Task inputs.
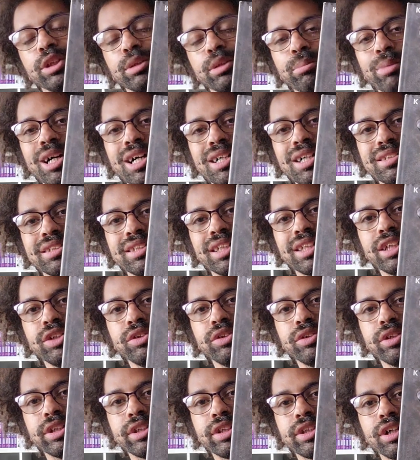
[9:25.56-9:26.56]
the box set, you
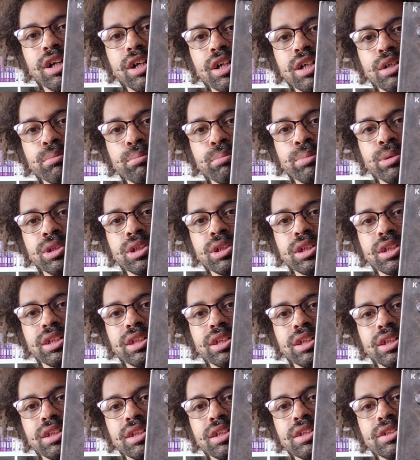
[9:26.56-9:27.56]
get the art book.
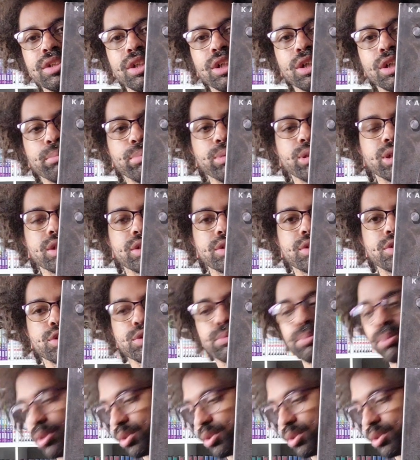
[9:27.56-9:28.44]
This art book is super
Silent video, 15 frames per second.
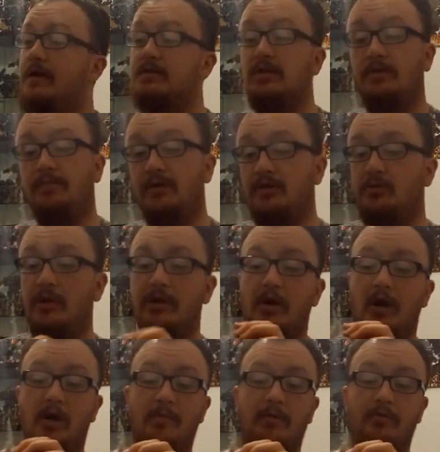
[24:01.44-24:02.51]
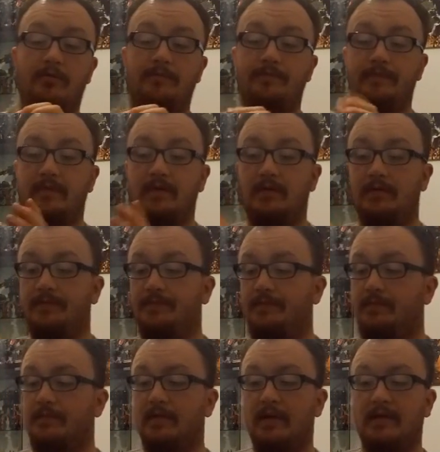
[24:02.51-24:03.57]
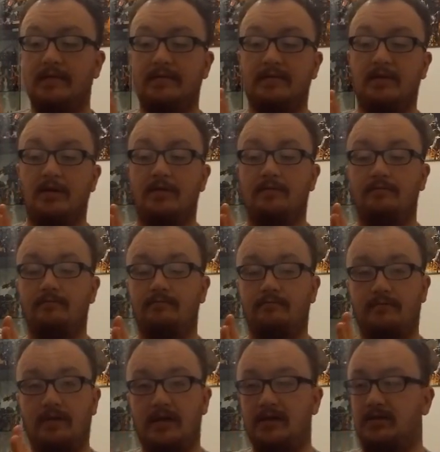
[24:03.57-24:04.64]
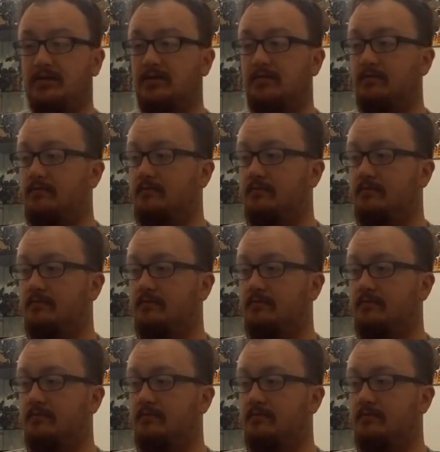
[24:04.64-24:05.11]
he's got a pretty sweet car mode, and he's got a nice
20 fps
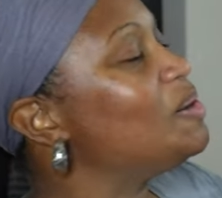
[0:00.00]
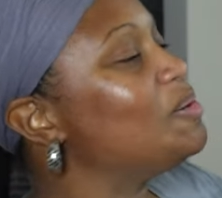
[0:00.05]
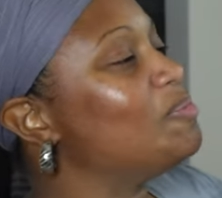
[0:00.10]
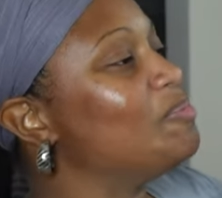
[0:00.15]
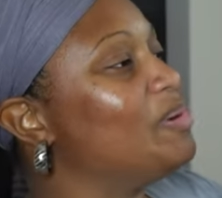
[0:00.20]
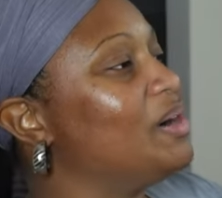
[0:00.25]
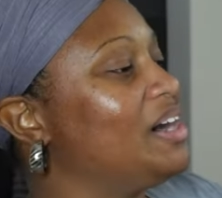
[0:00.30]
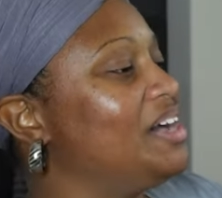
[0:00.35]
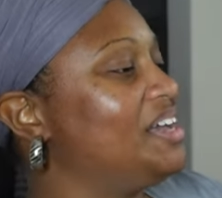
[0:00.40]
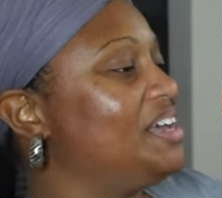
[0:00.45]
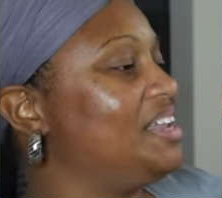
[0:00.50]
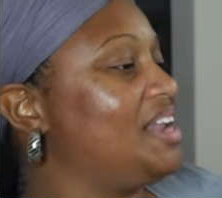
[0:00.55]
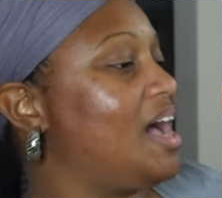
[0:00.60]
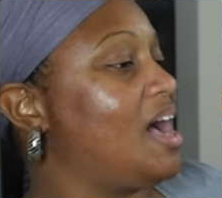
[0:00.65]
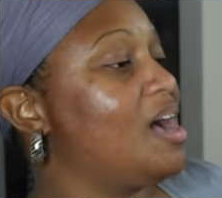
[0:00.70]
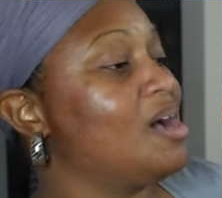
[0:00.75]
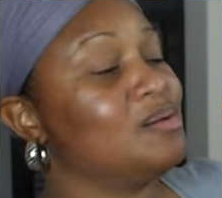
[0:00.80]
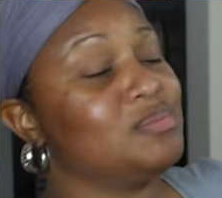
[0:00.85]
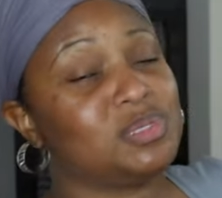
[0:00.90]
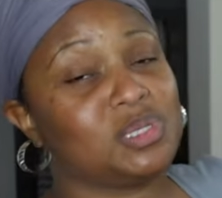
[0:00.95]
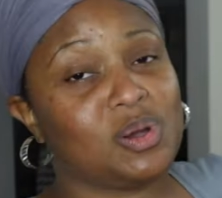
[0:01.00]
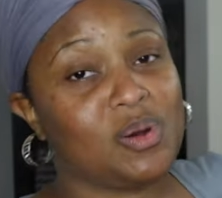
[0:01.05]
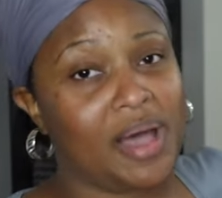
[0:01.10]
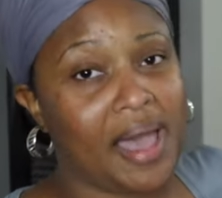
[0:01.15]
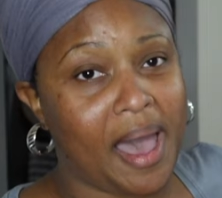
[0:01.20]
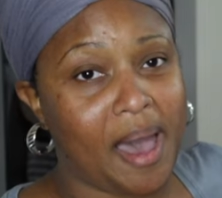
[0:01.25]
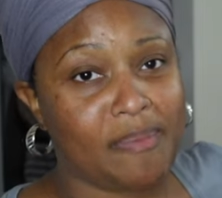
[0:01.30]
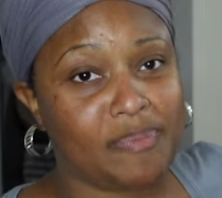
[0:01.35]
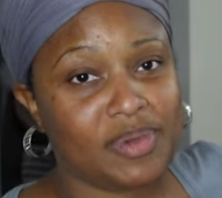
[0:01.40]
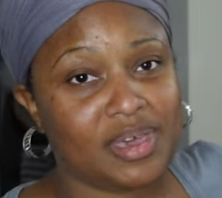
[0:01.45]
But I'm so
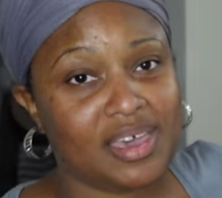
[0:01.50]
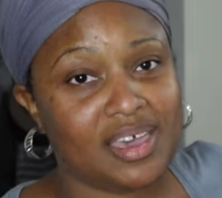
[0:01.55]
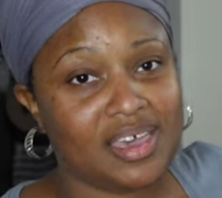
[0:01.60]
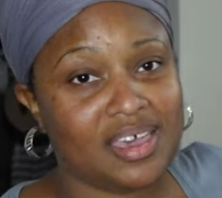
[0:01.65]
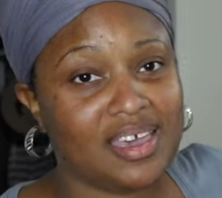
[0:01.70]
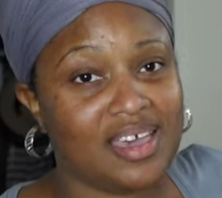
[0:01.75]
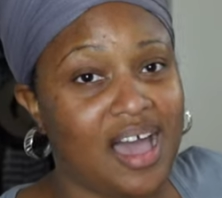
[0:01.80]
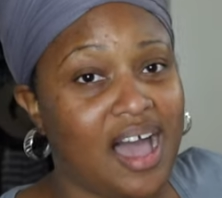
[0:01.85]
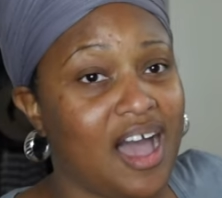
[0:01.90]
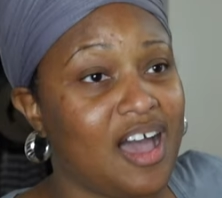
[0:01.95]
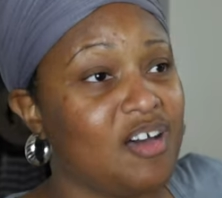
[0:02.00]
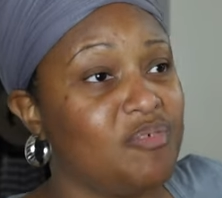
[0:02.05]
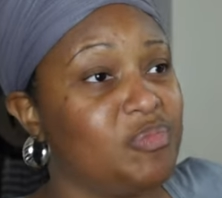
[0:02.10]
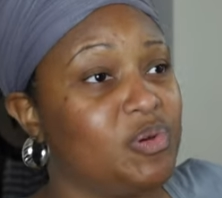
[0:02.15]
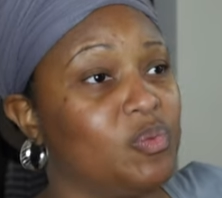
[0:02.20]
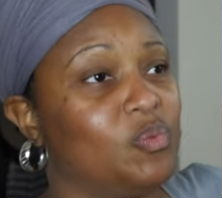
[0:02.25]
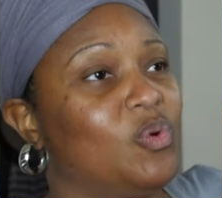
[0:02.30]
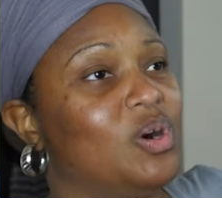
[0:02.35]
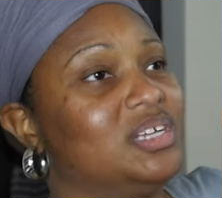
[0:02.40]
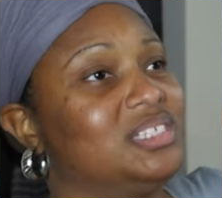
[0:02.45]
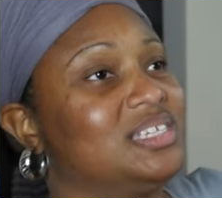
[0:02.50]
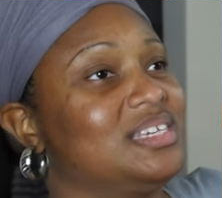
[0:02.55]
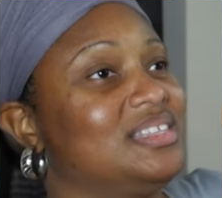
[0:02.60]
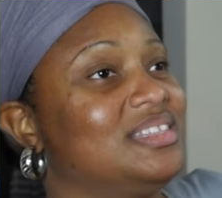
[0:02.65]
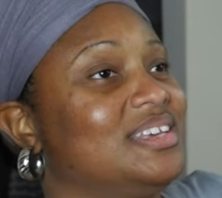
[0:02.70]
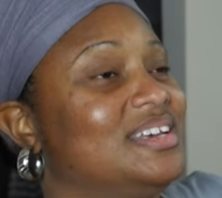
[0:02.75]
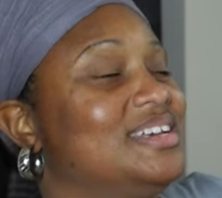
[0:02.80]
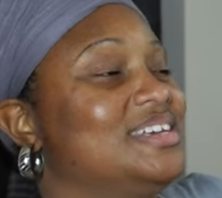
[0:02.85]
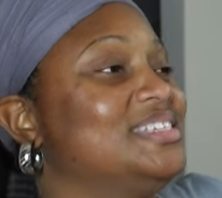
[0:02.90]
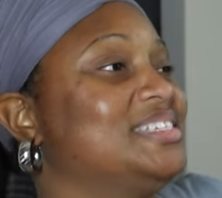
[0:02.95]
happy I have been wanting
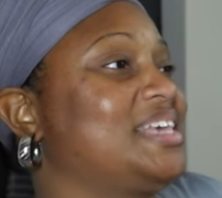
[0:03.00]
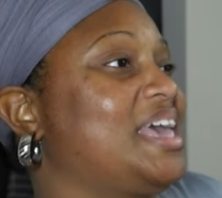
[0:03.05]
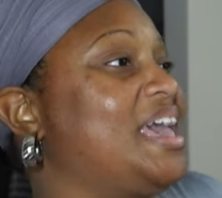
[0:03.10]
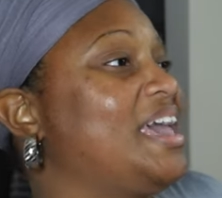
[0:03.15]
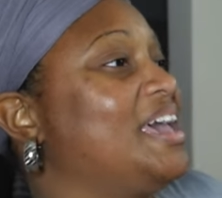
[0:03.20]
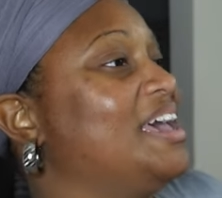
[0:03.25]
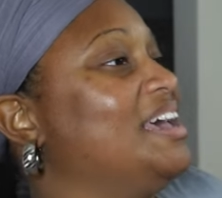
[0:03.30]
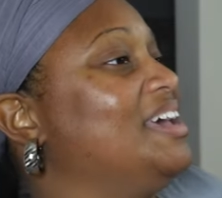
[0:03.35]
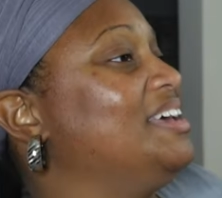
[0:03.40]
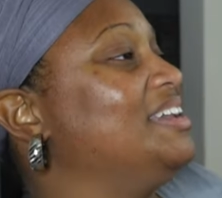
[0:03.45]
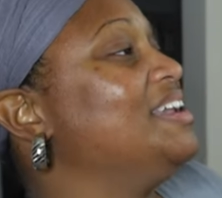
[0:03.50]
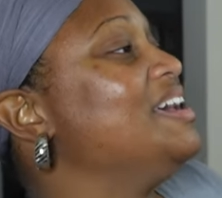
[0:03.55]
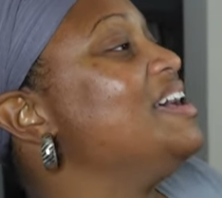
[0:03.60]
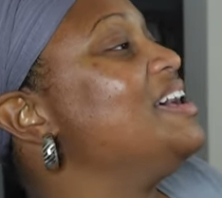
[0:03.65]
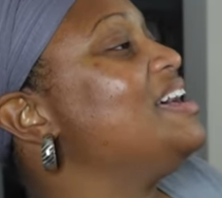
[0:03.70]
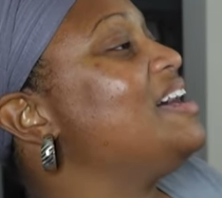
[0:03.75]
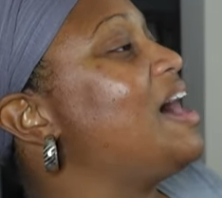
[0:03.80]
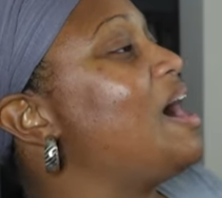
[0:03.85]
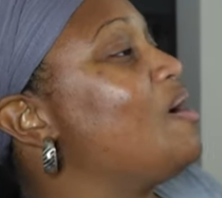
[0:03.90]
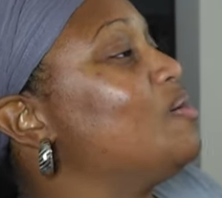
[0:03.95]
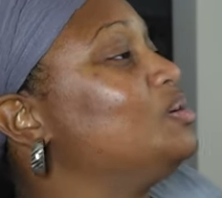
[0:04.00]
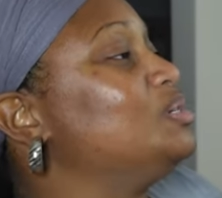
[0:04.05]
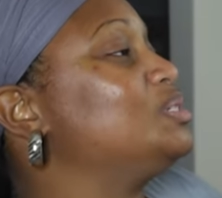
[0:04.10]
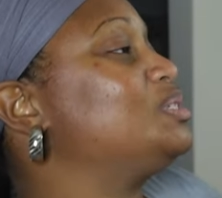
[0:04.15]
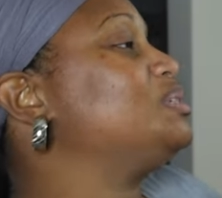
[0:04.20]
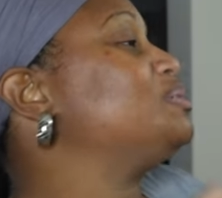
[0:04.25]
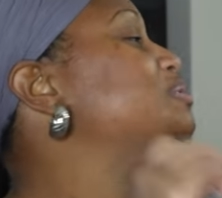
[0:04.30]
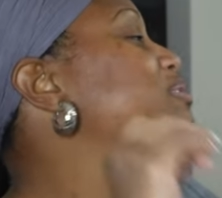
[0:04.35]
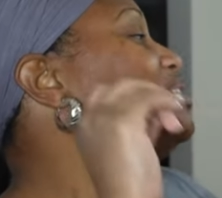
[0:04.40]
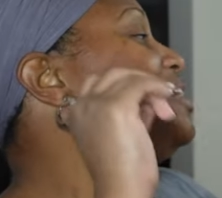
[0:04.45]
this and I
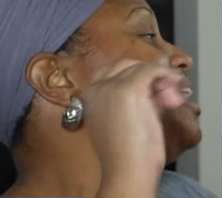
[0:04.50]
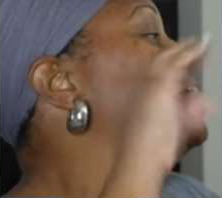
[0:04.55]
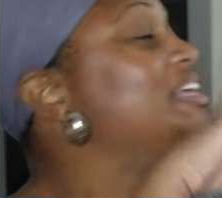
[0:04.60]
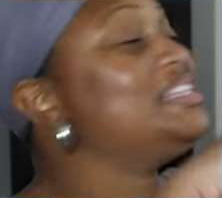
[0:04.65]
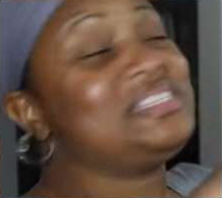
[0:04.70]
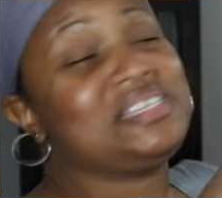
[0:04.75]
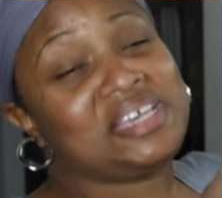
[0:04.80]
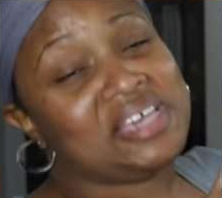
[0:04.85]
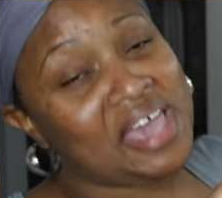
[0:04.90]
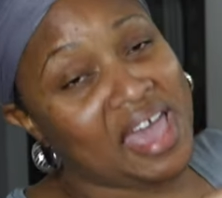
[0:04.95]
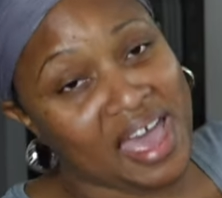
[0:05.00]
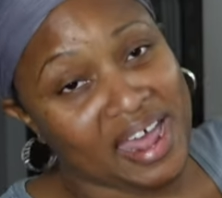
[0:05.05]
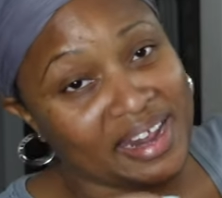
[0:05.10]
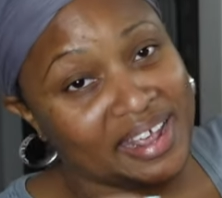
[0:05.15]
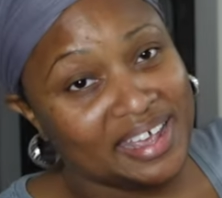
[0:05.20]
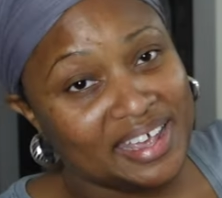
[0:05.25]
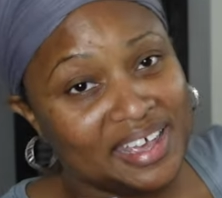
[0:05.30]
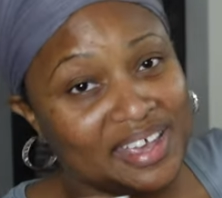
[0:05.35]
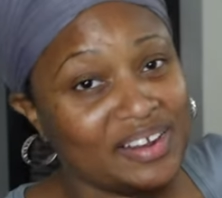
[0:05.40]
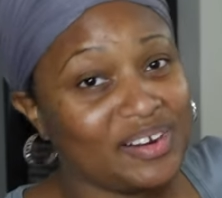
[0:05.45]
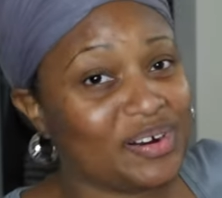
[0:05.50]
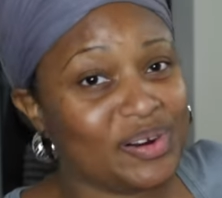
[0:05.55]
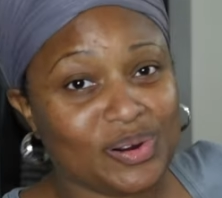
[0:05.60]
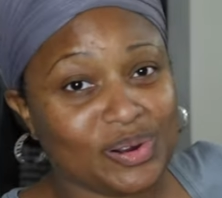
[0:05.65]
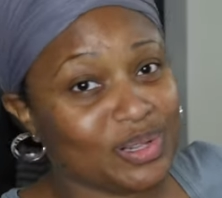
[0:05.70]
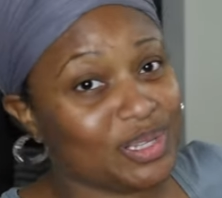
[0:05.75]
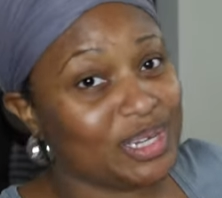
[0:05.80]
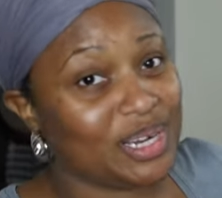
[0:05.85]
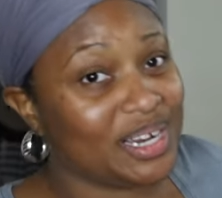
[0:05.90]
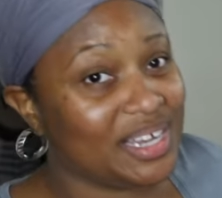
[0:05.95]
was hinting at it
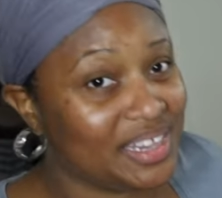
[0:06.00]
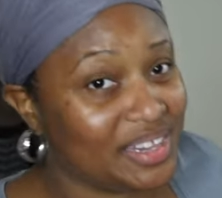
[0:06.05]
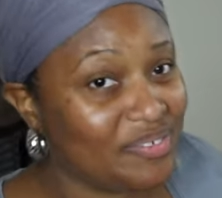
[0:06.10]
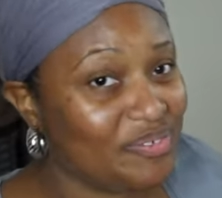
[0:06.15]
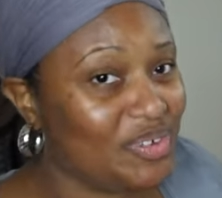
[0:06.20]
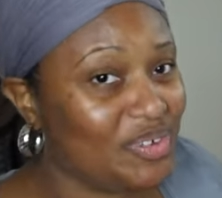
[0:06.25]
earlier in the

About this exercise.
The entries above need to be transcribed exactly, with the images left out.

Answer to the problem.
[9:25.56-9:26.56]
the box set, you
[9:26.56-9:27.56]
get the art book.
[9:27.56-9:28.44]
This art book is super
Silent video, 15 frames per second.
[24:01.44-24:02.51]
[24:02.51-24:03.57]
[24:03.57-24:04.64]
[24:04.64-24:05.11]
he's got a pretty sweet car mode, and he's got a nice
20 fps
[0:00.00]
[0:00.05]
[0:00.10]
[0:00.15]
[0:00.20]
[0:00.25]
[0:00.30]
[0:00.35]
[0:00.40]
[0:00.45]
[0:00.50]
[0:00.55]
[0:00.60]
[0:00.65]
[0:00.70]
[0:00.75]
[0:00.80]
[0:00.85]
[0:00.90]
[0:00.95]
[0:01.00]
[0:01.05]
[0:01.10]
[0:01.15]
[0:01.20]
[0:01.25]
[0:01.30]
[0:01.35]
[0:01.40]
[0:01.45]
But I'm so
[0:01.50]
[0:01.55]
[0:01.60]
[0:01.65]
[0:01.70]
[0:01.75]
[0:01.80]
[0:01.85]
[0:01.90]
[0:01.95]
[0:02.00]
[0:02.05]
[0:02.10]
[0:02.15]
[0:02.20]
[0:02.25]
[0:02.30]
[0:02.35]
[0:02.40]
[0:02.45]
[0:02.50]
[0:02.55]
[0:02.60]
[0:02.65]
[0:02.70]
[0:02.75]
[0:02.80]
[0:02.85]
[0:02.90]
[0:02.95]
happy I have been wanting
[0:03.00]
[0:03.05]
[0:03.10]
[0:03.15]
[0:03.20]
[0:03.25]
[0:03.30]
[0:03.35]
[0:03.40]
[0:03.45]
[0:03.50]
[0:03.55]
[0:03.60]
[0:03.65]
[0:03.70]
[0:03.75]
[0:03.80]
[0:03.85]
[0:03.90]
[0:03.95]
[0:04.00]
[0:04.05]
[0:04.10]
[0:04.15]
[0:04.20]
[0:04.25]
[0:04.30]
[0:04.35]
[0:04.40]
[0:04.45]
this and I
[0:04.50]
[0:04.55]
[0:04.60]
[0:04.65]
[0:04.70]
[0:04.75]
[0:04.80]
[0:04.85]
[0:04.90]
[0:04.95]
[0:05.00]
[0:05.05]
[0:05.10]
[0:05.15]
[0:05.20]
[0:05.25]
[0:05.30]
[0:05.35]
[0:05.40]
[0:05.45]
[0:05.50]
[0:05.55]
[0:05.60]
[0:05.65]
[0:05.70]
[0:05.75]
[0:05.80]
[0:05.85]
[0:05.90]
[0:05.95]
was hinting at it
[0:06.00]
[0:06.05]
[0:06.10]
[0:06.15]
[0:06.20]
[0:06.25]
earlier in the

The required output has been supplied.